Elle se retourna sous sa couverture en se jurant de ne pas se laisser abattre et finit par s’endormir. Elle rêva de sa cité ; de leurs jeux quand ses amis et elle étaient encore enfants. La vieille Nefer et le père de Jian conversaient en les regardant. Une ombre planait derrière lui, s’étendant encore et encore mais personne ne le remarquait. Kari arrêta de jouer et cria quand l’ombre engouffra Yaran. Yuïn, Elody et Jian continuaient de jouer et la vieille femme les regardait toujours en souriant. Kari leur cria encore d’arrêter, ne voyaient-ils pas que leur père venait de disparaitre ? L’ombre s’étendit encore, les engouffrant les uns après les autres ; Jian d’abord puis sa sœur puis la vieille femme. Elle vit Yuïn jouer tout seul pendant un moment puis il disparut à son tour. L’ombre avait tout englouti et elle restait seule dans le noir. Elle hurla quand ses pieds et ses mains commencèrent à disparaitre…
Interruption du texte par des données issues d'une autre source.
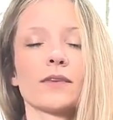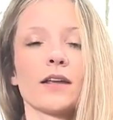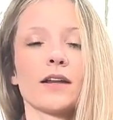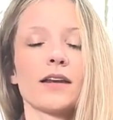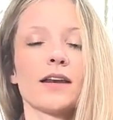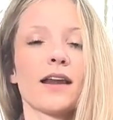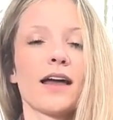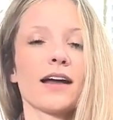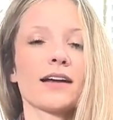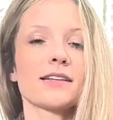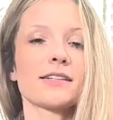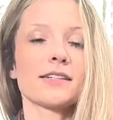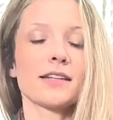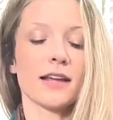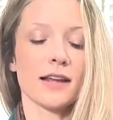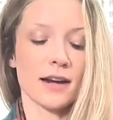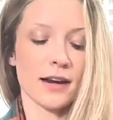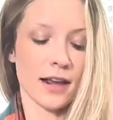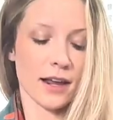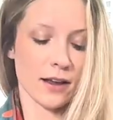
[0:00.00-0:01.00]
Next
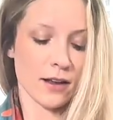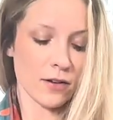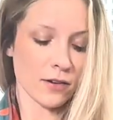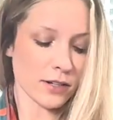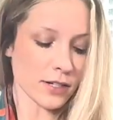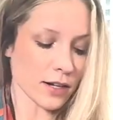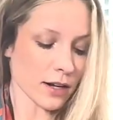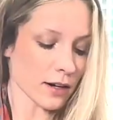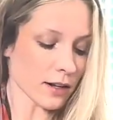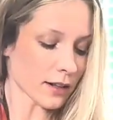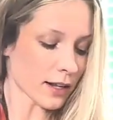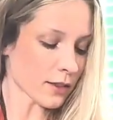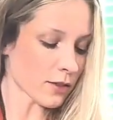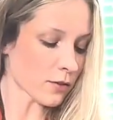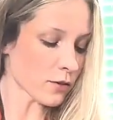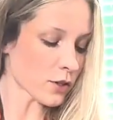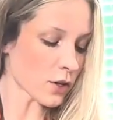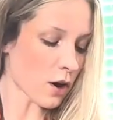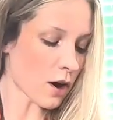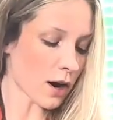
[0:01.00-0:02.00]
inhale is going to let
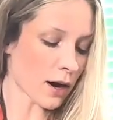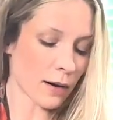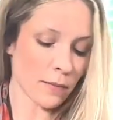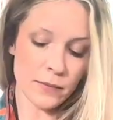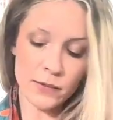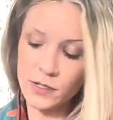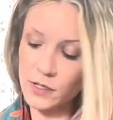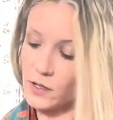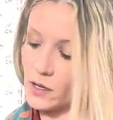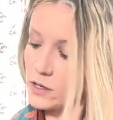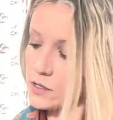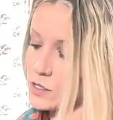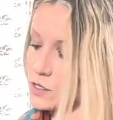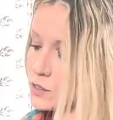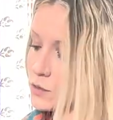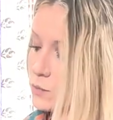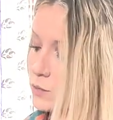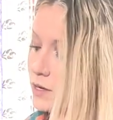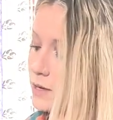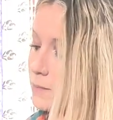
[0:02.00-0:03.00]
those arms
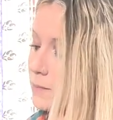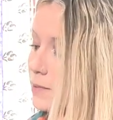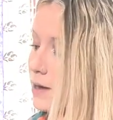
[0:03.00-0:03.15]
sweep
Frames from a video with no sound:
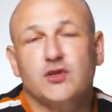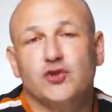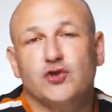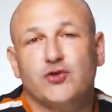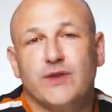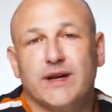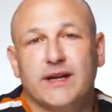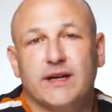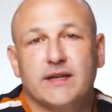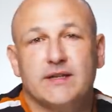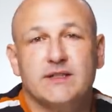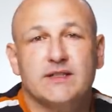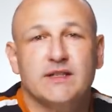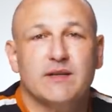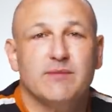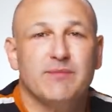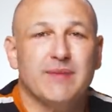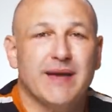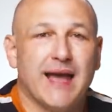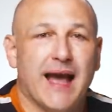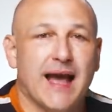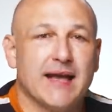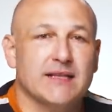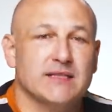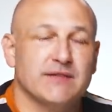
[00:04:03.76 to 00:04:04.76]
triggers can
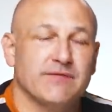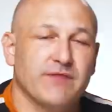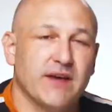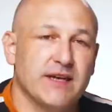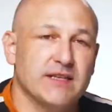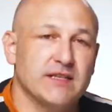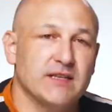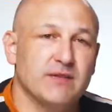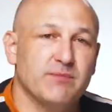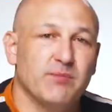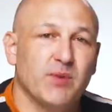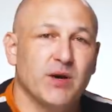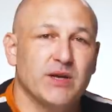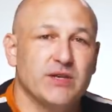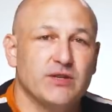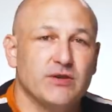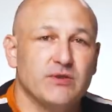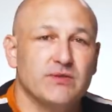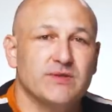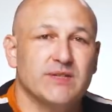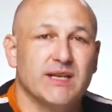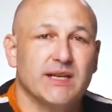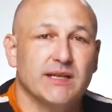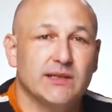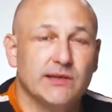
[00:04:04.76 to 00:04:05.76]
be activated by
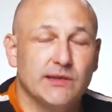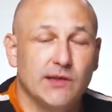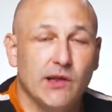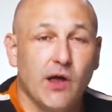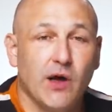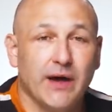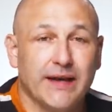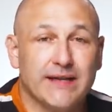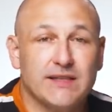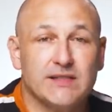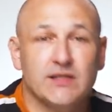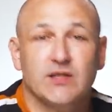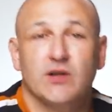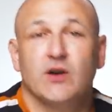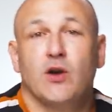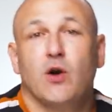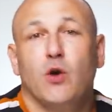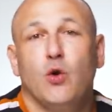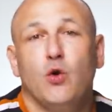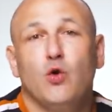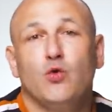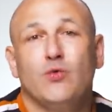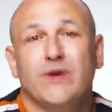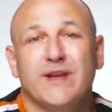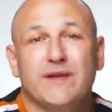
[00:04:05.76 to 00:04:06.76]
using light
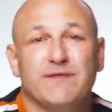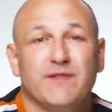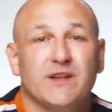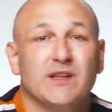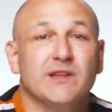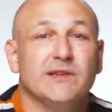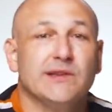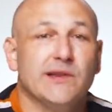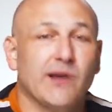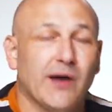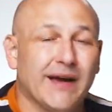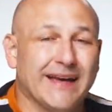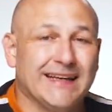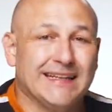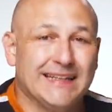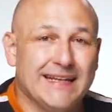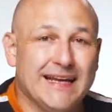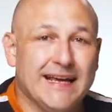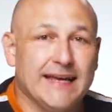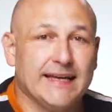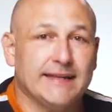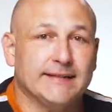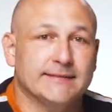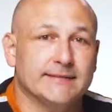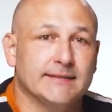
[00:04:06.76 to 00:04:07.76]
or even
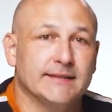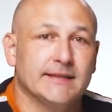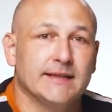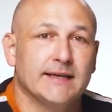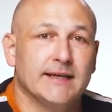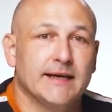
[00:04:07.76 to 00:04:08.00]
lightning,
« Kari, Kari, réveille-toi ! »

Elle se réveilla en sursaut, la peau moite et les larmes aux yeux. Elody était agenouillée au-dessus d’elle, la main sur son épaule.

« Tu en fais une tête ! Tu as mal dormi ? » Lui demanda-t-elle.

Kari se leva et regarda la pièce, éclairée par le soleil levant qui passait par la fenêtre ouverte. Jian se trouvait bien là, comme les autres qui se levaient et s’habillaient. Aucune ombre ne planait au-dessus d’eux.

« Et Yuïn ? » Ne put s’empêcher de demander Kari.

- Yuïn ? Mais enfin Kari, il est resté à Vere Celibel, tu sais bien ! Tu es sure que ça va ? 

- Je suppose », répondit Kari en se levant, vaseuse.